According to the World Health Organisation, almost 10,000 people have since been killed.

Hollywood star Angelina Jolie, a special envoy for the United Nations refugee agency (UNHCR), appealed for an immediate ceasefire.

"UN member states must end their deafening silence on Saudi Arabia and do their duty of scrutinising the cruelty in the kingdom in order to prevent further outrageous human rights violations in the country and in Yemen", Samah Hadid, Amnesty International's Middle East director of campaigns, said in a statement.
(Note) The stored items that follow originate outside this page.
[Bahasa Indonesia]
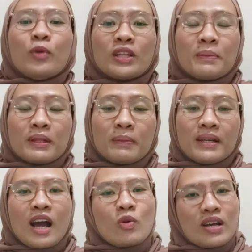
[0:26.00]
Buat
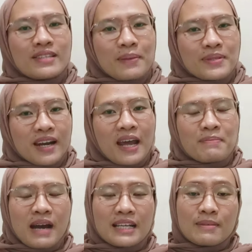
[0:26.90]
teman-teman yang udah
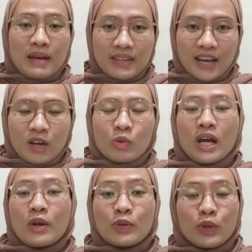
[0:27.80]
subscribe, makasih banyak.
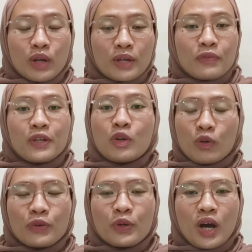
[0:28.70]
Udah nontonin
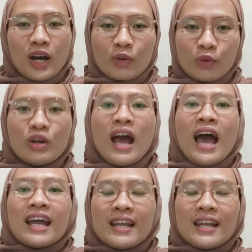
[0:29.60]
video-video aku.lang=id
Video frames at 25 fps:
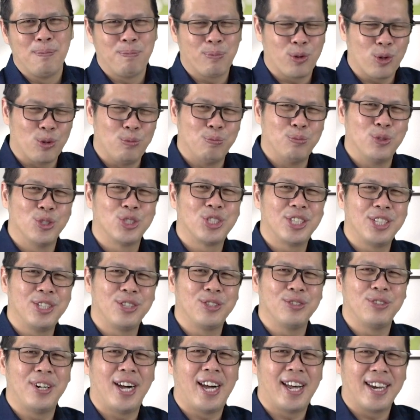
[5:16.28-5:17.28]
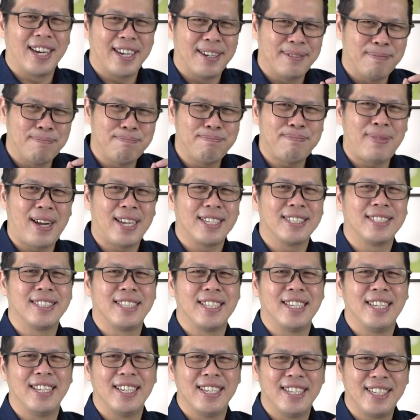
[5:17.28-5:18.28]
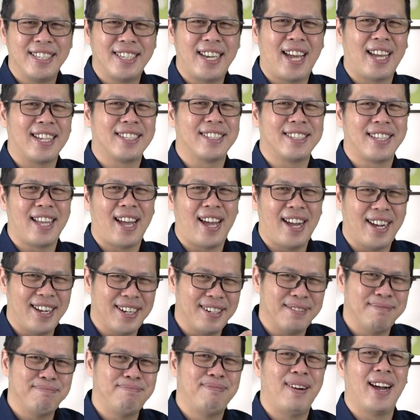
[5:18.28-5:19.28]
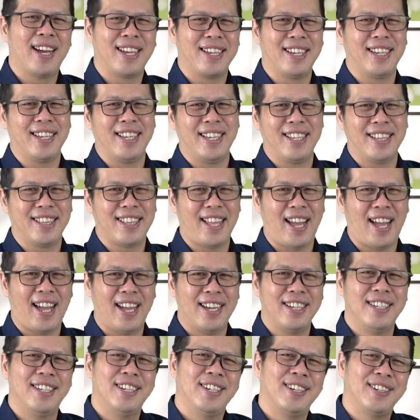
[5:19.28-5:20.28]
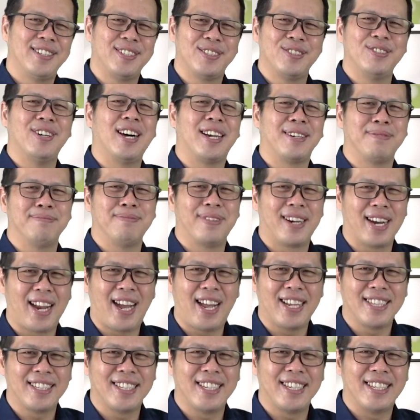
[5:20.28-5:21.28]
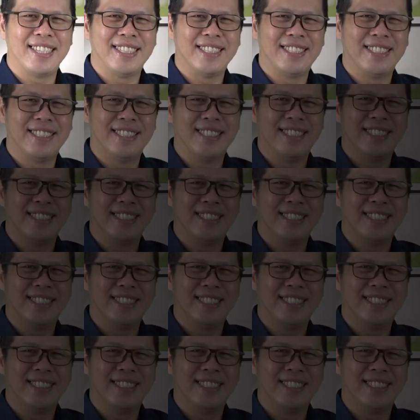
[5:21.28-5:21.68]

Promosi Tuhan pasti datang bagi kita. Tuhan berkati.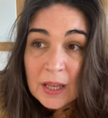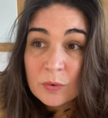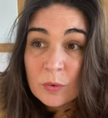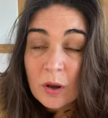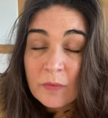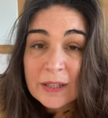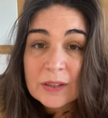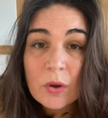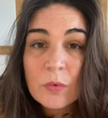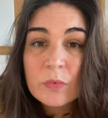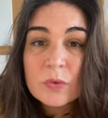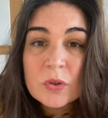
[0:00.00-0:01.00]
Donc en fait
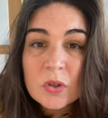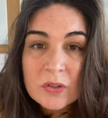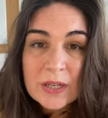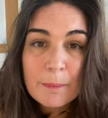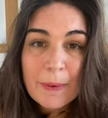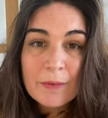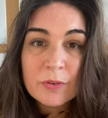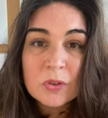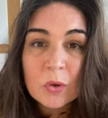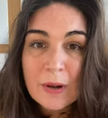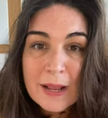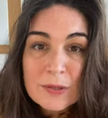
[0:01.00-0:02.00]
tant que vous ne changez pas
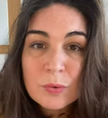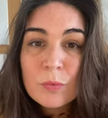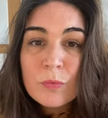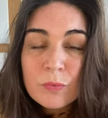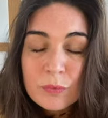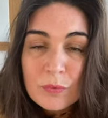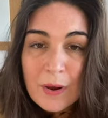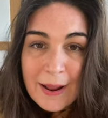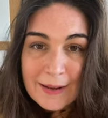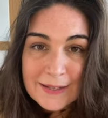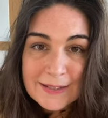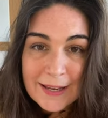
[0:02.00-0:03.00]
votre relation vous
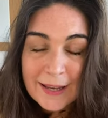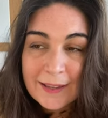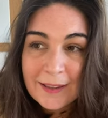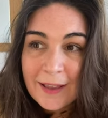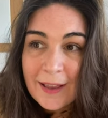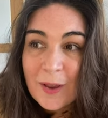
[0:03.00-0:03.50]
à l'échec,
UN Secretary-General Antonio Guterres on Friday pleaded for a halt to violence to pull Yemen back from the "precipice".

The conflict in Yemen, the Arab world's poorest country and home to an estimated 28 million people, began with the 2014 takeover of the capital, Sanaa, by Houthi rebels, who toppled the internationally recognised government of President Abd-Rabbu Mansour Hadi. The Saudi-led coalition backing the exiled government accuses the Houthis of acting as Iran's proxy.

Earlier in the day, the Yemeni government forces backed by the Saudi-led coalition rapidly advanced and pushed the Houthis back from several areas in Hodeidah amid intensified airstrikes.

Yemeni children are dying from starvation and disease as trucks with life-saving supplies are blocked in port, leaving medical staff and desperate mothers imploring aid workers to do more, a senior United Nations official said.